Venturing into the Isolation Forest
1. Explain the working principles behind Isolation Forest?
Isolation Forest detects anomalies by exploiting a simple idea:
Anomalies are few and different, so they can be isolated (separated) from the rest of the data with fewer random splits than normal points.
How It Works
Build Many Random Trees
- At each node, randomly choose:
- a feature
- a random split value between the feature’s min and max
- Continue splitting until:
- the point is isolated in its own leaf, or
- tree reaches a height limit
This produces an isolation tree.
Isolation Path Length
For each data point:
- Track the path length = number of splits needed to isolate it.
Intuition:
- Outliers → isolated quickly → short paths
- Normal points → need more splits → longer paths
Ensemble Averaging
- Build many such random trees (a forest).
- Average the path lengths across trees.
Scoring
- Convert average path length into an anomaly score.
- Shorter average path → higher anomaly score → more likely an outlier.
Why It’s Effective
- No need for distance or density assumptions.
- Handles high-dimensional data well.
- Efficient: works with subsamples, linear time complexity.
- Naturally isolates outliers without modeling normal behavior explicitly.
2. Explain the anomaly score formulation for Isolation Forest.
The core idea is simple: Anomalies are easier to “isolate” than normal points. The score formula in IF is just a way to normalize this “ease of isolation” into a consistent score between 0 and 1.
The formulation has three parts:
- The Path Length ($h(x)$): How easy is it to isolate a point in one tree?
- The Normalization ($c(n)$): What is a “normal” path length for a dataset of this size?
- The Final Score ($s$): How does our point’s path length compare to the normal one?
Part 1: The Path Length ($h(x)$)
This is the raw “score” from a single Isolation Tree.
An Isolation Tree is built by randomly splitting the data until every point is isolated in its own leaf node.
$h(x)$ is defined as the path length (the number of edges) from the root of the tree to the leaf node containing the point $x$.
- Anomalies: Are “few and different.” They are easy to isolate and will have a very short path length.
- Normal Points: Are in dense clusters. They require many splits to isolate and will have a very long path length.
Since the algorithm is random, we build a “forest” of (e.g.) 100 trees and take the average path length for point $x$. This average is called $E(h(x))$.
Part 2: The Normalization Factor ($c(n)$)
The “average path length” $E(h(x))$ is not useful on its own.

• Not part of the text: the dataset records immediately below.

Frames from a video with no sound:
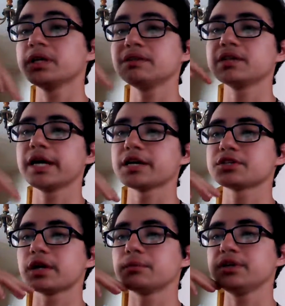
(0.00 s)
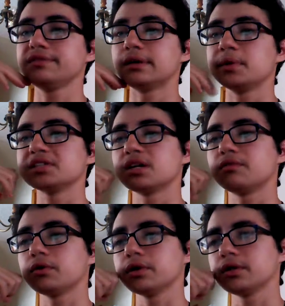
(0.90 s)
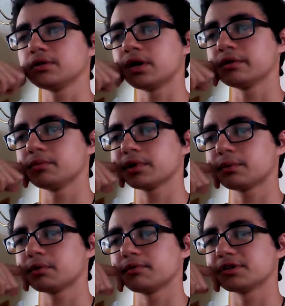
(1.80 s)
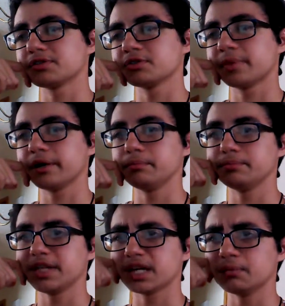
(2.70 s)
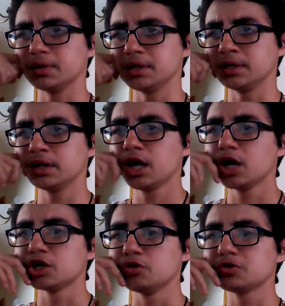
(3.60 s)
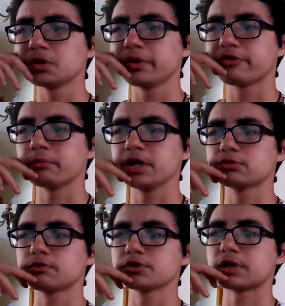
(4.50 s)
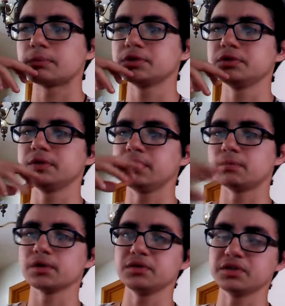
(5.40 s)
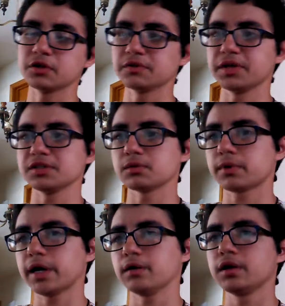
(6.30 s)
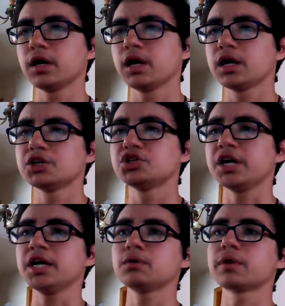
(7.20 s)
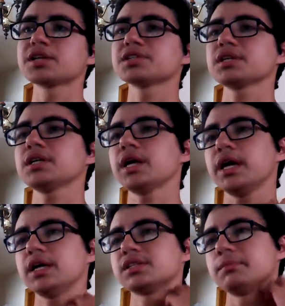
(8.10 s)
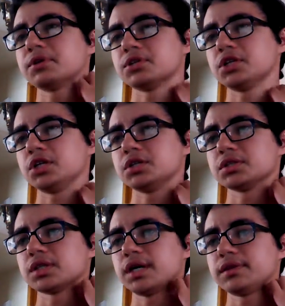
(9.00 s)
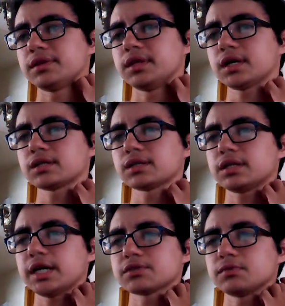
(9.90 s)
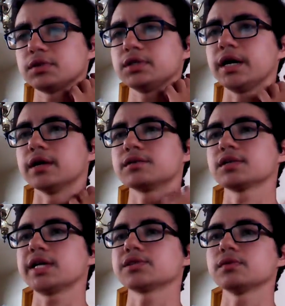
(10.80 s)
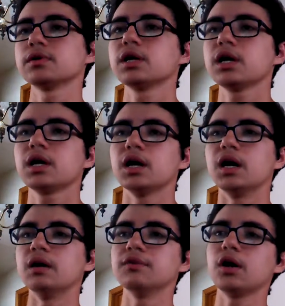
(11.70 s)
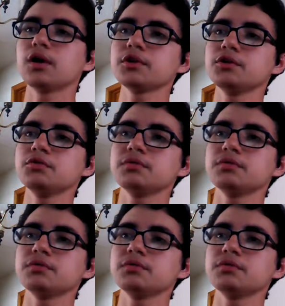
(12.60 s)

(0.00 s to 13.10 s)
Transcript: even last year, I really found myself holding on a couple of reversals by taking a beating, choosing to wait for a major reversal opportunity to really turn things around. Chain wrestling and submission changes. I think this is the last one. Yeah, this is the last one. Of all the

A path length of 8 is “short” in a dataset of 1,000,000 but “long” in a dataset of 20.
We need to normalize it by the average path length for a “typical” point, which the authors model as the average path length of an unsuccessful search in a Binary Search Tree (BST).

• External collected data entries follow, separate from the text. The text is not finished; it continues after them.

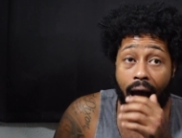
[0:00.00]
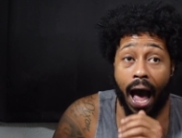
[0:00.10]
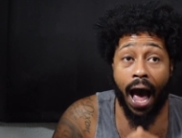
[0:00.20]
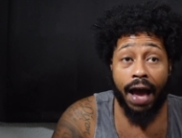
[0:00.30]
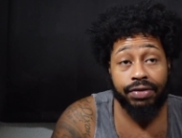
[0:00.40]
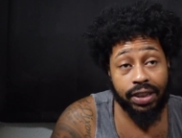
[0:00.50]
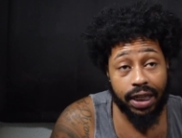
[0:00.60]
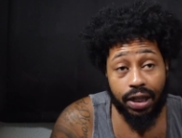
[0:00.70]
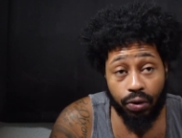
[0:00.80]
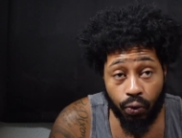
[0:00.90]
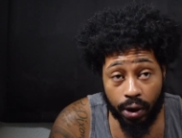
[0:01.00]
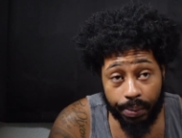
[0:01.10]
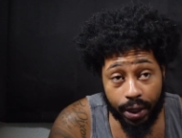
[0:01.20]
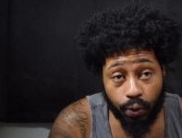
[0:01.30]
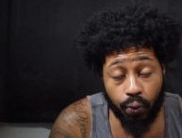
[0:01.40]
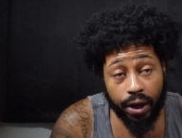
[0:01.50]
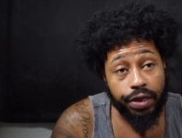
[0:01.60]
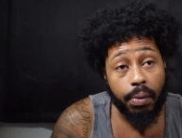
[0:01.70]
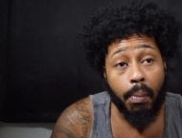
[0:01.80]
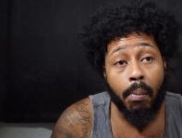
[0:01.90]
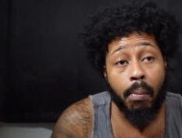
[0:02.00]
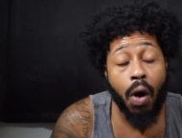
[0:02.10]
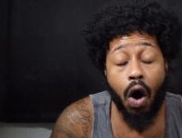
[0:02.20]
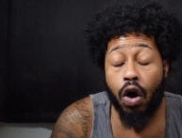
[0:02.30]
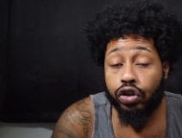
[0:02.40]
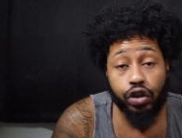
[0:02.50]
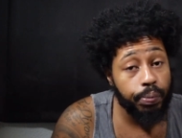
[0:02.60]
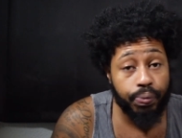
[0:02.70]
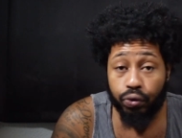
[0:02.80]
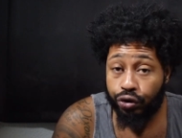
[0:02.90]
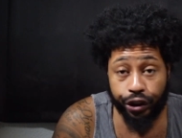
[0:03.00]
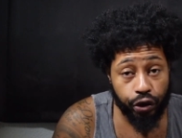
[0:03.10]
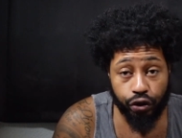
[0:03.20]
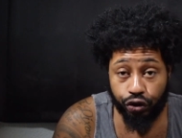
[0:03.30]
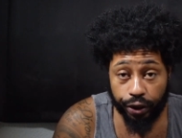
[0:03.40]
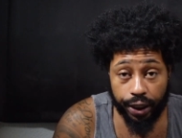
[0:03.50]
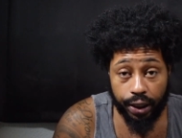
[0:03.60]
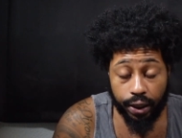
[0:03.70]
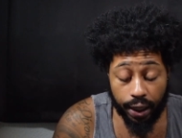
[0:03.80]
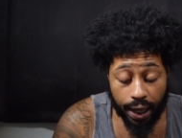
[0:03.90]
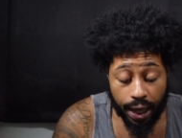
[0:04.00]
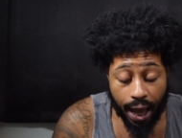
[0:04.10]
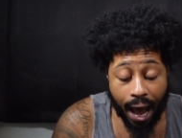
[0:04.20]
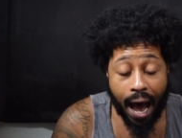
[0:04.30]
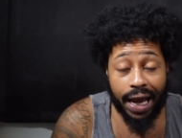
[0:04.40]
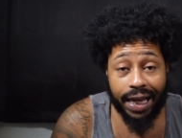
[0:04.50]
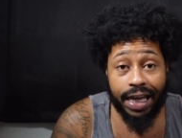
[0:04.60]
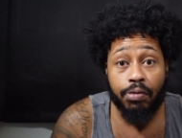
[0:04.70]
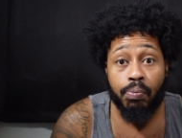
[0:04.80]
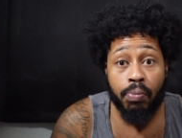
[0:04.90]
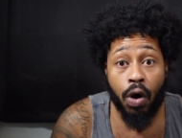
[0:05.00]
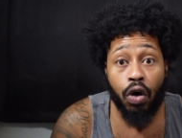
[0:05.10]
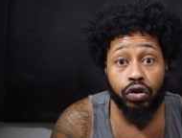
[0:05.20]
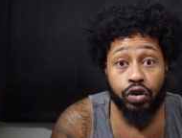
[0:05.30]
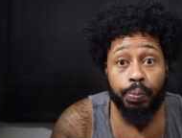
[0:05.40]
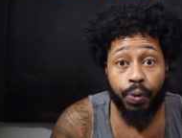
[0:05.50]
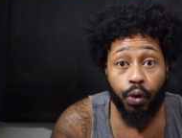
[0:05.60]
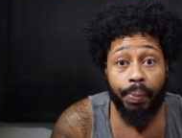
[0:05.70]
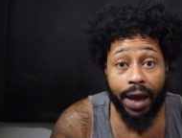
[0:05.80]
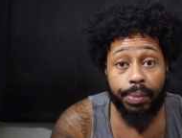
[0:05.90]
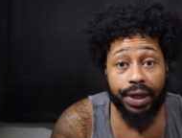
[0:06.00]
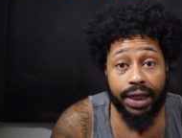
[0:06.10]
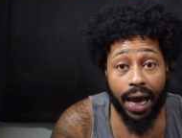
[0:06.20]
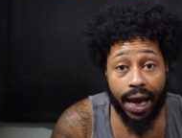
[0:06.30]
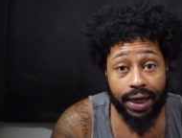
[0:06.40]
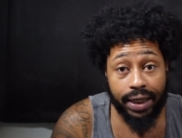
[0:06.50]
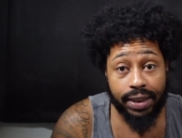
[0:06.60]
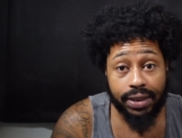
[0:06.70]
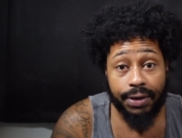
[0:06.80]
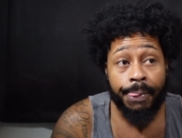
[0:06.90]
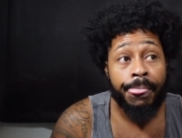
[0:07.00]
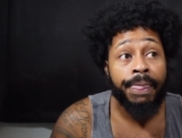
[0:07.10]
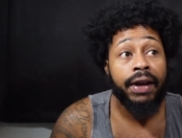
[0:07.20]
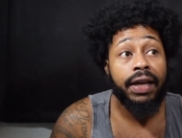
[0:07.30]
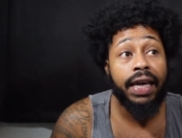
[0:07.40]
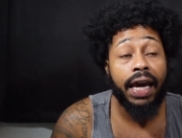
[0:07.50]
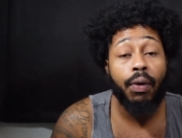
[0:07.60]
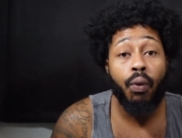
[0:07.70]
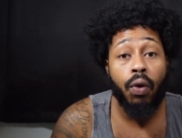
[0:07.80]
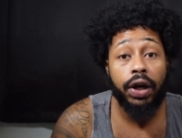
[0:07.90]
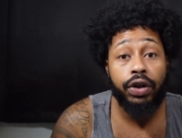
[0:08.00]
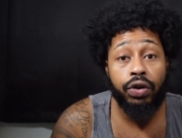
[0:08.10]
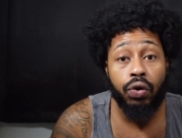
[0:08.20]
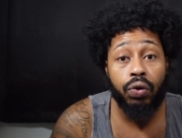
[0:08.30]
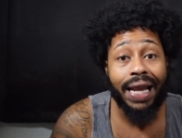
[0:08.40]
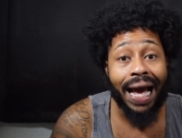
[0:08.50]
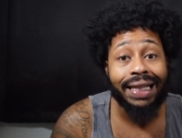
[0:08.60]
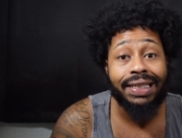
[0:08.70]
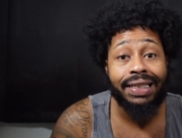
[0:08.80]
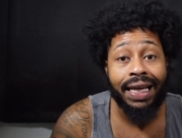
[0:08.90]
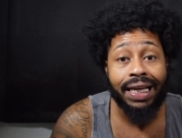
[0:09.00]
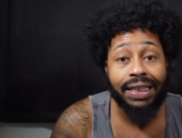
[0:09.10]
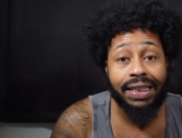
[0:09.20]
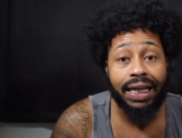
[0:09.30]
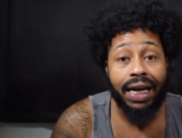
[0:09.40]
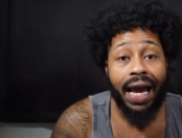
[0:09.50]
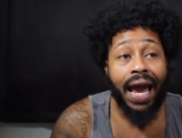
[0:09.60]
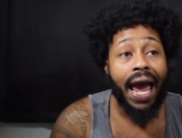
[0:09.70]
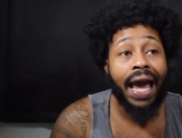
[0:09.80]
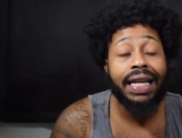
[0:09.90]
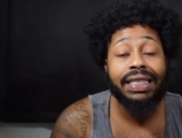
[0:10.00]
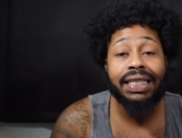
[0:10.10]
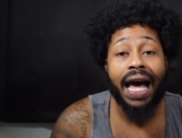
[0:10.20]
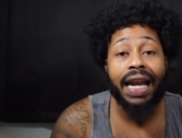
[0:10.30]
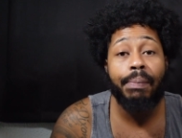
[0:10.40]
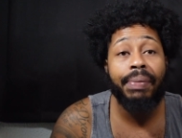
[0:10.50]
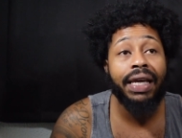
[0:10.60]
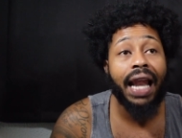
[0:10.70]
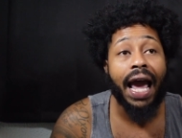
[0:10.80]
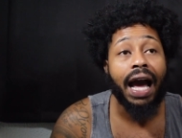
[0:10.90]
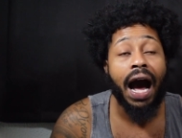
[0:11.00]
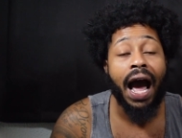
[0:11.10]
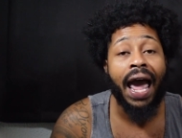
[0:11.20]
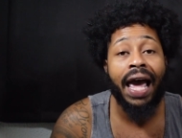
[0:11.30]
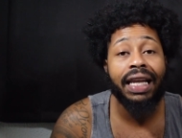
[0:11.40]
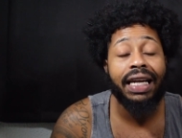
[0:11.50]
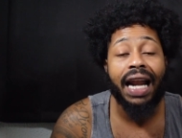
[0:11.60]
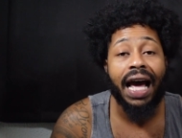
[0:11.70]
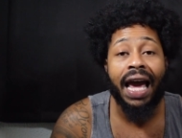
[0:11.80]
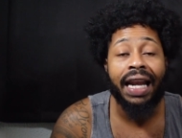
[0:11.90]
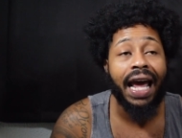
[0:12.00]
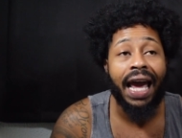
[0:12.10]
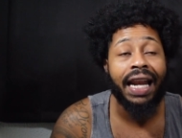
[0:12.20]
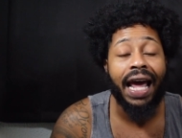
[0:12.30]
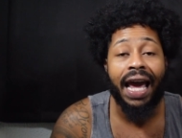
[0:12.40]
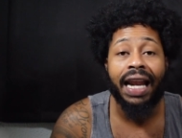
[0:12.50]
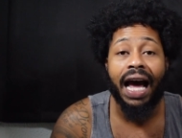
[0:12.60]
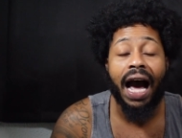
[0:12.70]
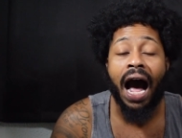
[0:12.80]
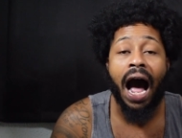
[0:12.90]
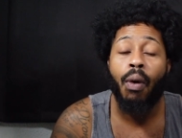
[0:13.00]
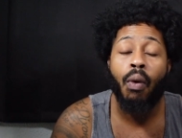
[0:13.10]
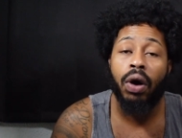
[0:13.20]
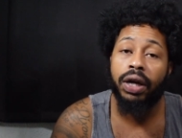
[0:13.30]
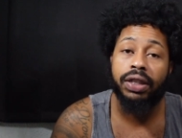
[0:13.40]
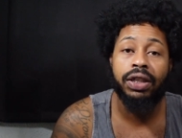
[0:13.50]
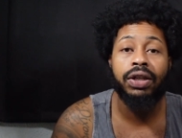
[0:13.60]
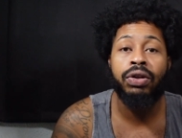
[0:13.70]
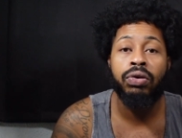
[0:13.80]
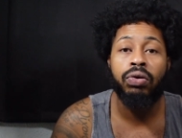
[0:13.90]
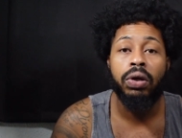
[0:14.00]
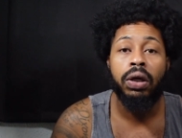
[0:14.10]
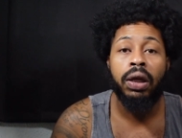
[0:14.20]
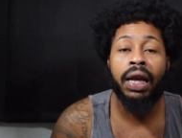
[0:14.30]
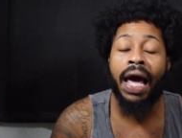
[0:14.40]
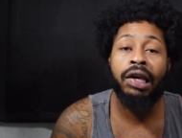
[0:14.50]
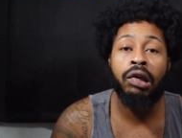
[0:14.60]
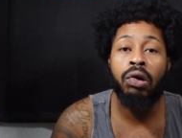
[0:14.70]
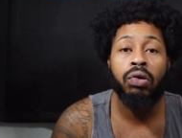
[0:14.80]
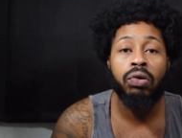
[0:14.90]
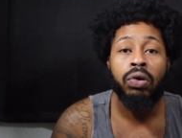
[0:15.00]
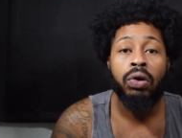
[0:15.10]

I've seen women with multiple children, i.e. multiple baby daddies, get one dude that's decent and decide to be like hell and, and, and, and hot water to the dude. Like, yo,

This normalization factor is given by the formula:
\[c(n) = 2H(n-1) - \frac{2(n-1)}{n}\]Where:
- $n$ is the number of samples in the training data.

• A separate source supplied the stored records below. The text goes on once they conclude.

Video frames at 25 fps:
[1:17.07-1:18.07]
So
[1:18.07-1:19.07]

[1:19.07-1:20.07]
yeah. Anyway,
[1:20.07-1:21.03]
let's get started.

- $H(i)$ is the Harmonic Number, which can be approximated as $\ln(i) + 0.5772…$ (Euler’s constant).
You don’t need to memorize this. Just know that $c(n)$ is the “expected” or “average” path length for a dataset of size $n$.
Part 3: The Final Anomaly Score ($s$)
The final anomaly score $s$ for a point $x$ is a formula that combines its specific path length $E(h(x))$ with the dataset’s average path length $c(n)$.
The score is defined as:
\[s(x, n) = 2^{-\frac{E(h(x))}{c(n)}}\]This formula is chosen specifically to map the path lengths to a score between 0 and 1.
How to Interpret the Score
This is the most important part. Let’s analyze the formula $s = 2^{-\text{exponent}}$.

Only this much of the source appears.